### Activity
Exactly the lines from the one containing "[9:20.99-9:21.89]" through the final line of the data below, with pictures omitted, make up the answer.

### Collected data
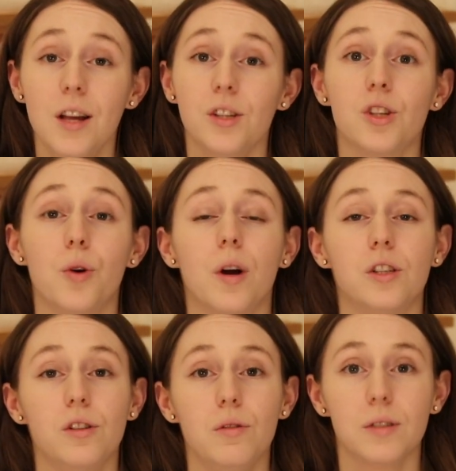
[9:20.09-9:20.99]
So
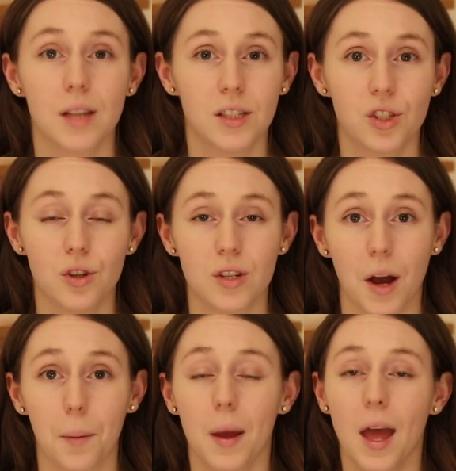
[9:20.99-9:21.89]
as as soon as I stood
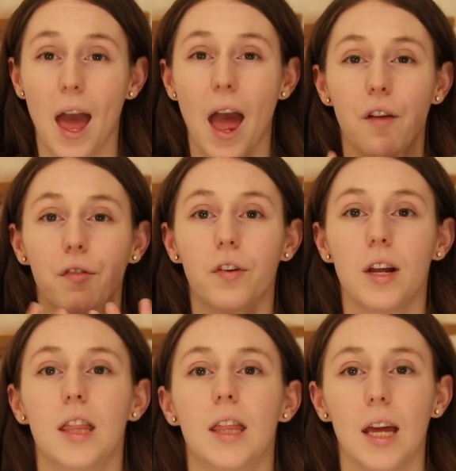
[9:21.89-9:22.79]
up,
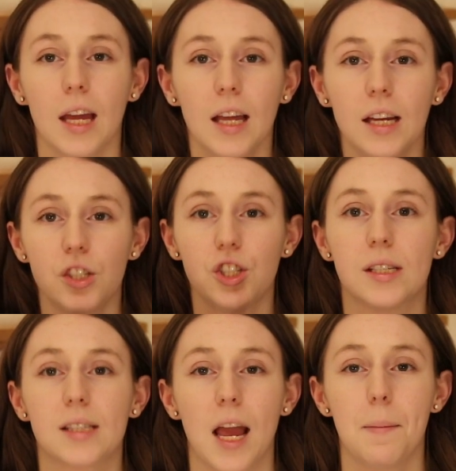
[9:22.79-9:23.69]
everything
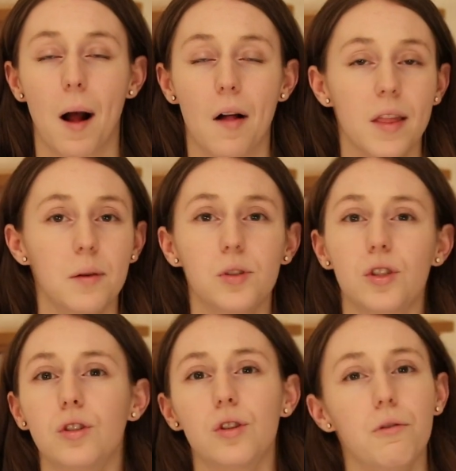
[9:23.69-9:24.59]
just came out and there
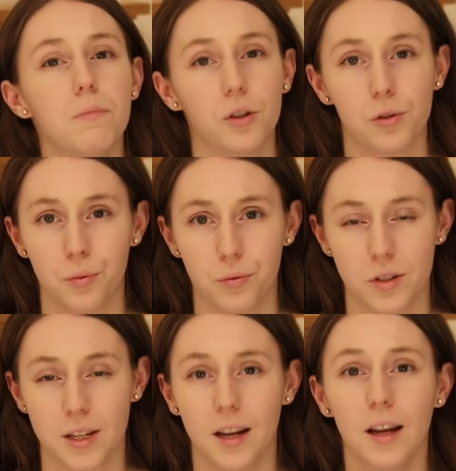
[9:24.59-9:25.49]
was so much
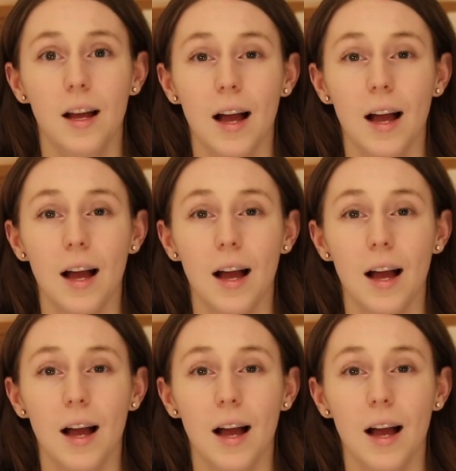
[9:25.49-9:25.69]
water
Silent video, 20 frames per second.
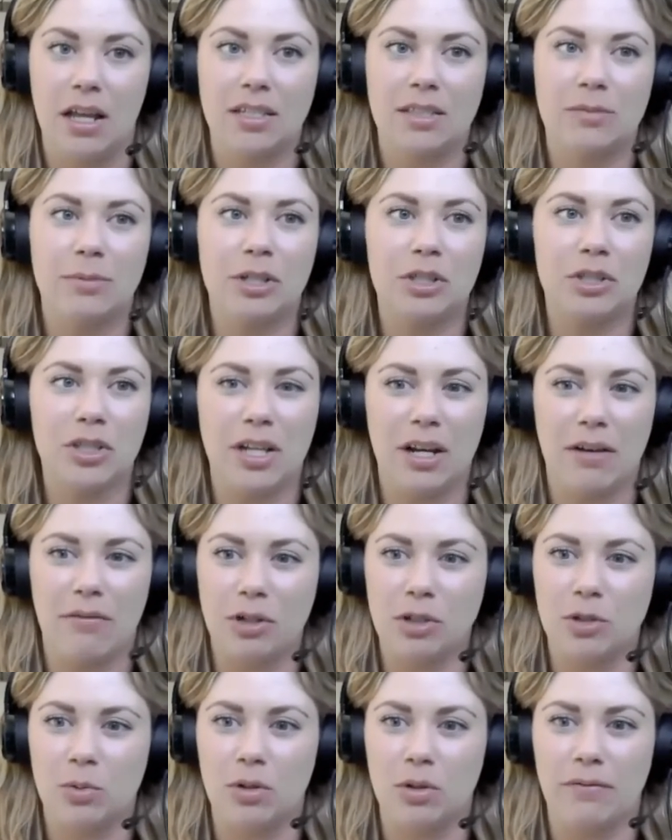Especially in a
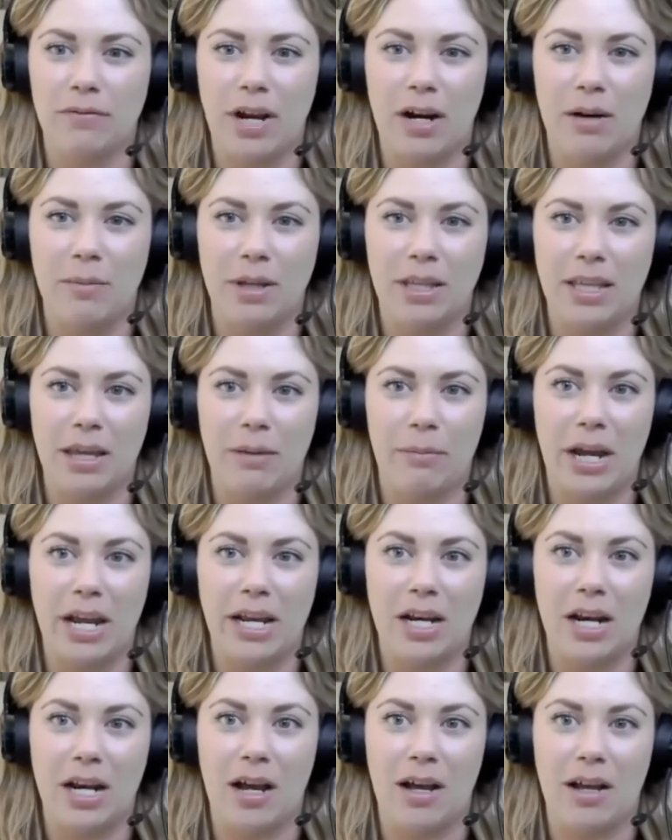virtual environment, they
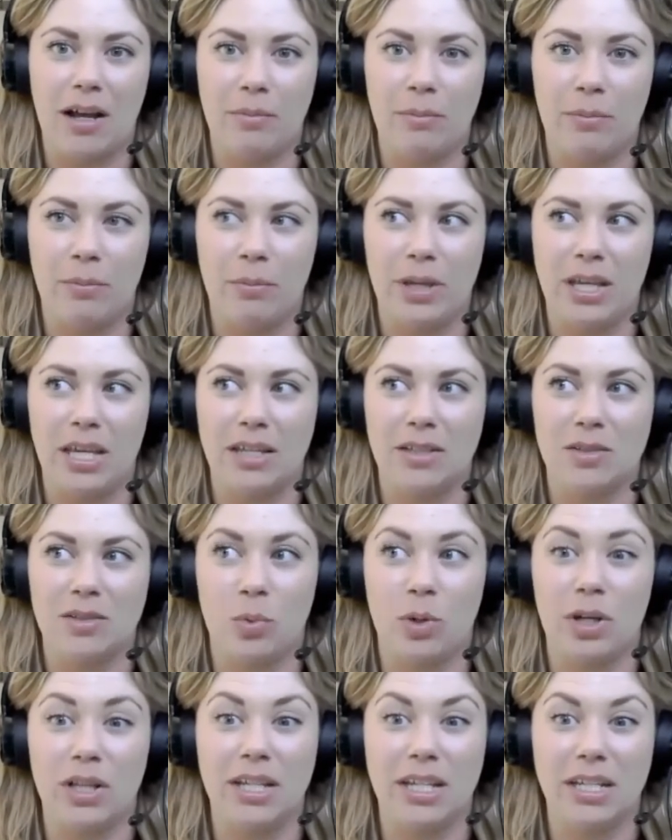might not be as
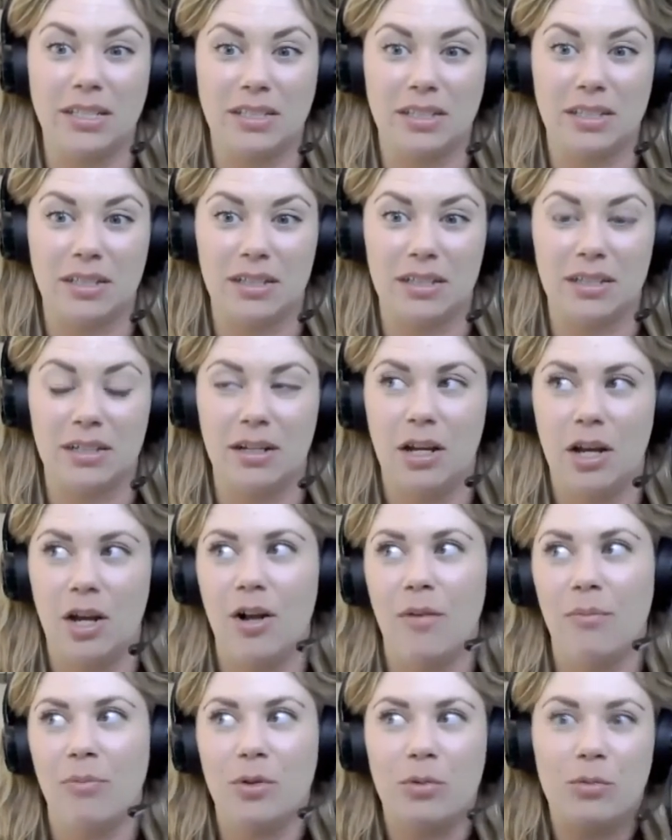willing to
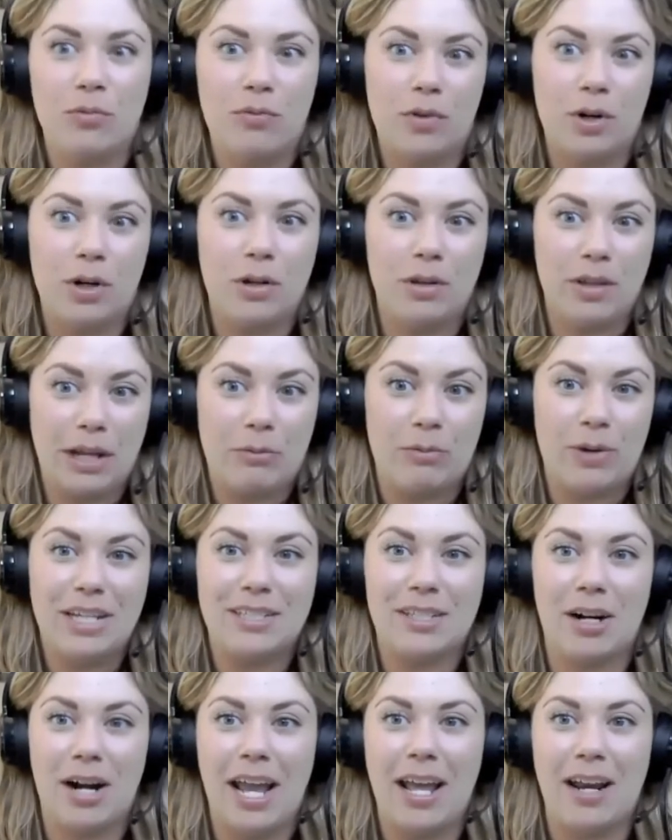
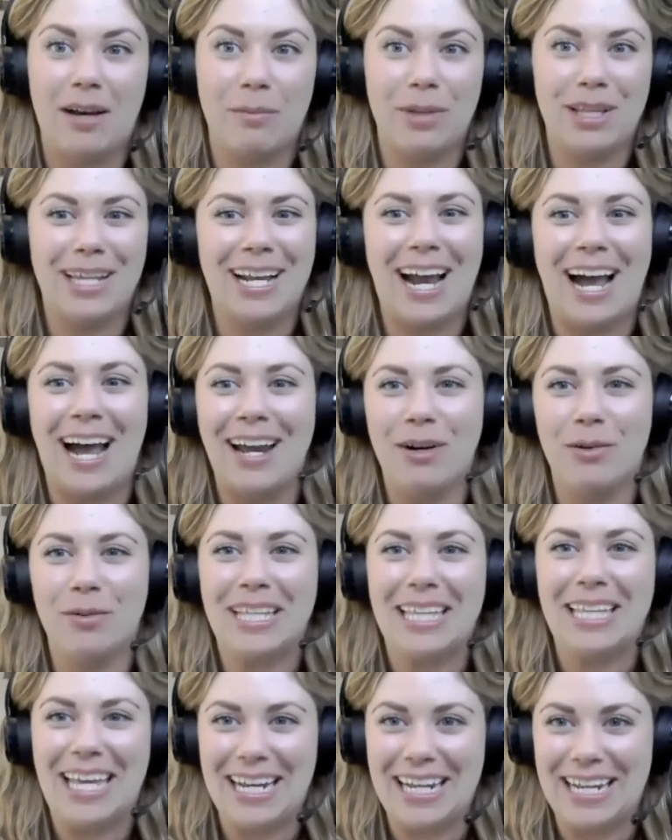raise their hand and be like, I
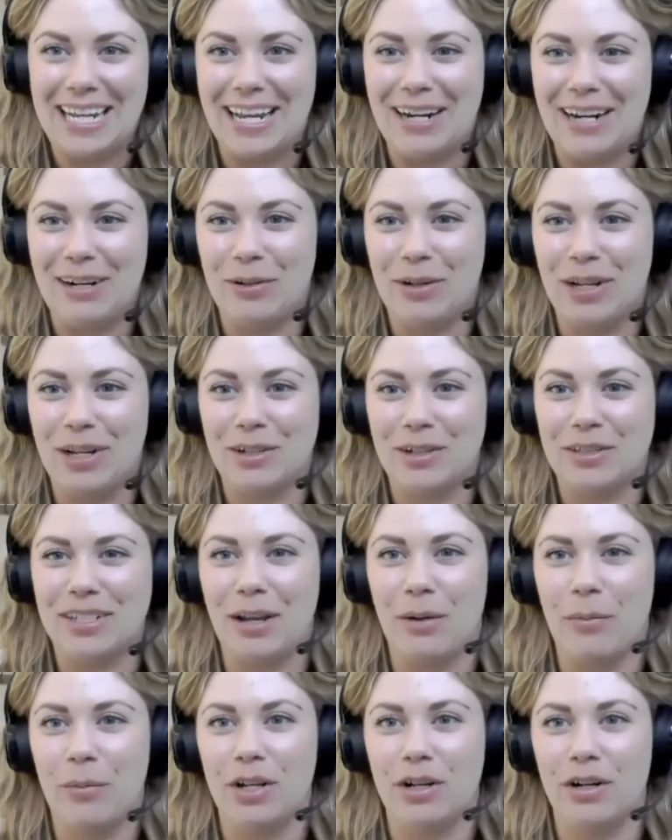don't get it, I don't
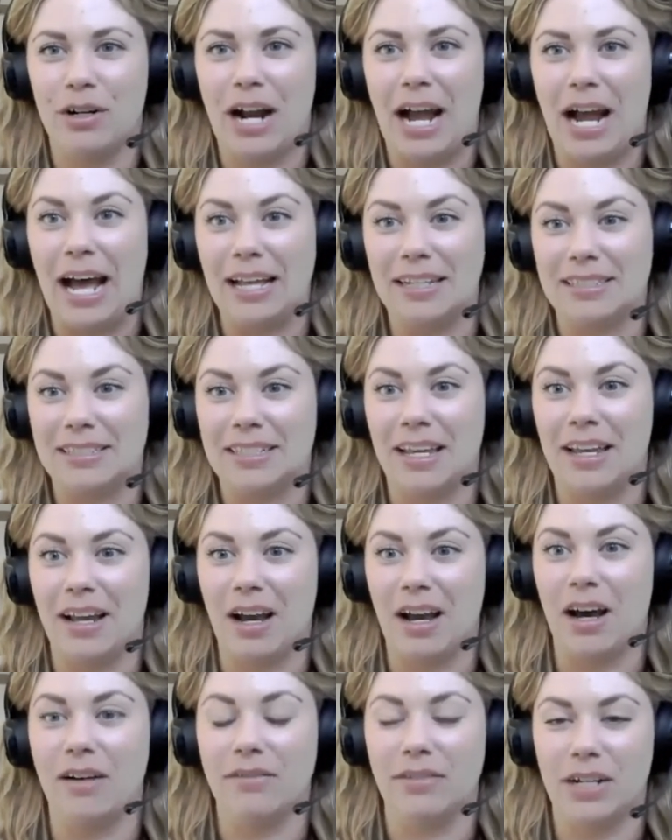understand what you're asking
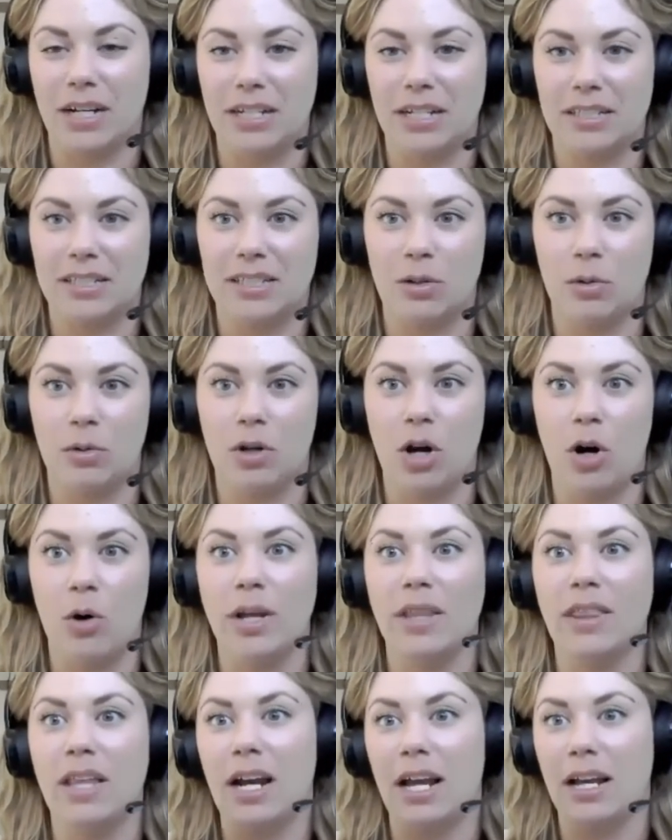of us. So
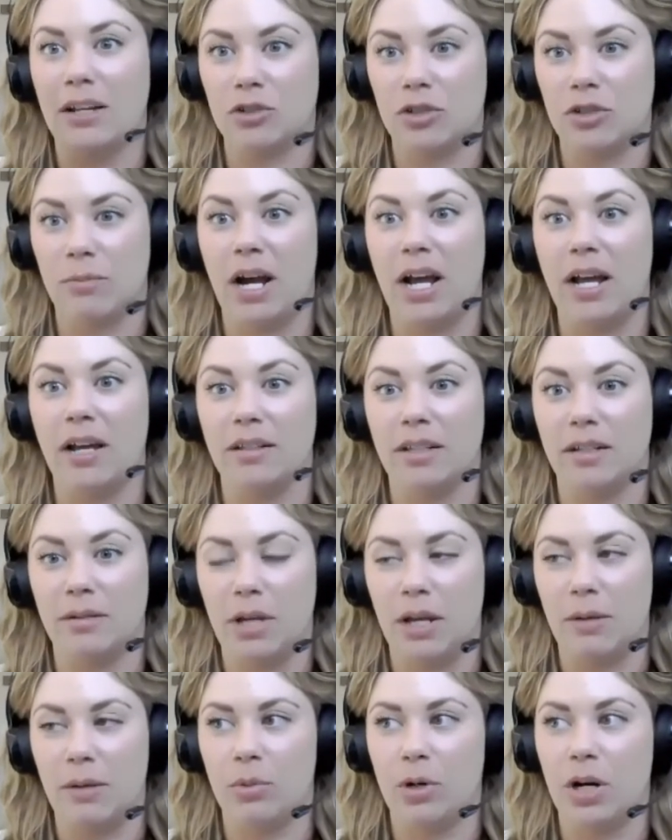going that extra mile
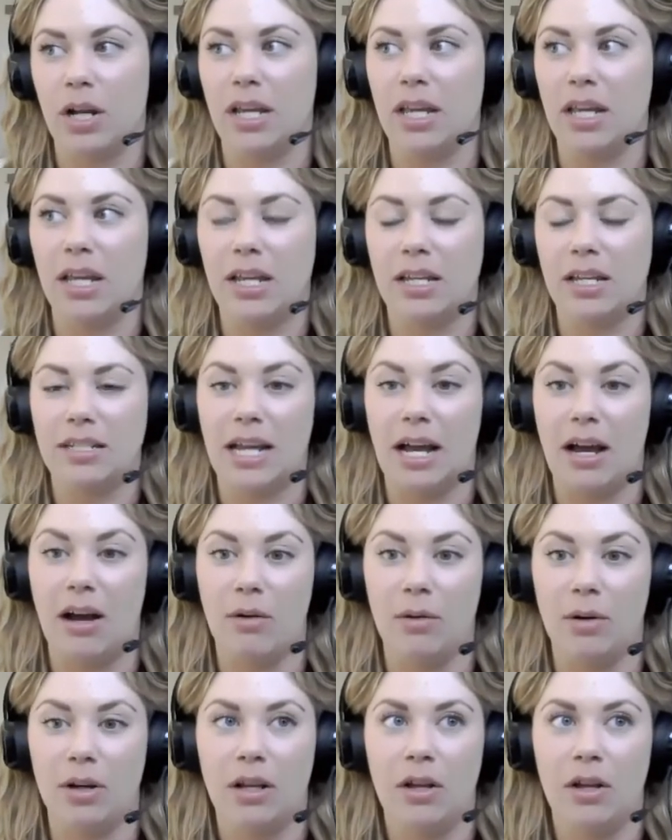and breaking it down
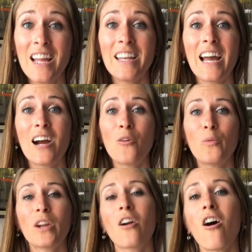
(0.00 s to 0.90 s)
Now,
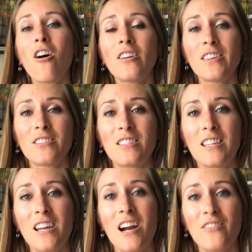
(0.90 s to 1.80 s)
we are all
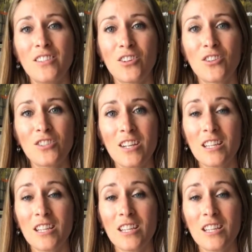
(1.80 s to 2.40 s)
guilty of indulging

### Task solution
[9:20.99-9:21.89]
as as soon as I stood
[9:21.89-9:22.79]
up,
[9:22.79-9:23.69]
everything
[9:23.69-9:24.59]
just came out and there
[9:24.59-9:25.49]
was so much
[9:25.49-9:25.69]
water
Silent video, 20 frames per second.
Especially in a
virtual environment, they
might not be as
willing to
raise their hand and be like, I
don't get it, I don't
understand what you're asking
of us. So
going that extra mile
and breaking it down
(0.00 s to 0.90 s)
Now,
(0.90 s to 1.80 s)
we are all
(1.80 s to 2.40 s)
guilty of indulging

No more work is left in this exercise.